The lines you return must be all those in the data that hold the string "speaker".

== Provided entries ==

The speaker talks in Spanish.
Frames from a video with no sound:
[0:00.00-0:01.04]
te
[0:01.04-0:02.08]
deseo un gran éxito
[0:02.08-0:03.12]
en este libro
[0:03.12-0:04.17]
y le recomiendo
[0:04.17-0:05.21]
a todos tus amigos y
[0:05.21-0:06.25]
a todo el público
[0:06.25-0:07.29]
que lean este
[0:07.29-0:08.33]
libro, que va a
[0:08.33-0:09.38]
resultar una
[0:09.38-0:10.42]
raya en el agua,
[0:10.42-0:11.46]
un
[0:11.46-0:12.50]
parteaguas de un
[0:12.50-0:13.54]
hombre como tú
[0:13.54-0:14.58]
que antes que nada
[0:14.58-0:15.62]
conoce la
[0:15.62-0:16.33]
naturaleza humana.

===
== Provided entries ==

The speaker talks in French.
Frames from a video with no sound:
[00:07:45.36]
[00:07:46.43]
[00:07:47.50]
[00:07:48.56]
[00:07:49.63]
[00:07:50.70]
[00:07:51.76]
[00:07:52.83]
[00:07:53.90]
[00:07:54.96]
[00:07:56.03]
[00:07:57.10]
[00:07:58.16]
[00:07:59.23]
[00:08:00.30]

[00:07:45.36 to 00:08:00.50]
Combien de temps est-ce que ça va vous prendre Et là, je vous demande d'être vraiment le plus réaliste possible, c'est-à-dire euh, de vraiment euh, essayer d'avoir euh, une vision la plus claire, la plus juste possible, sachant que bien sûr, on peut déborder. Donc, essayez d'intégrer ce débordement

===

**Answer section:**
The speaker talks in Spanish.
The speaker talks in French.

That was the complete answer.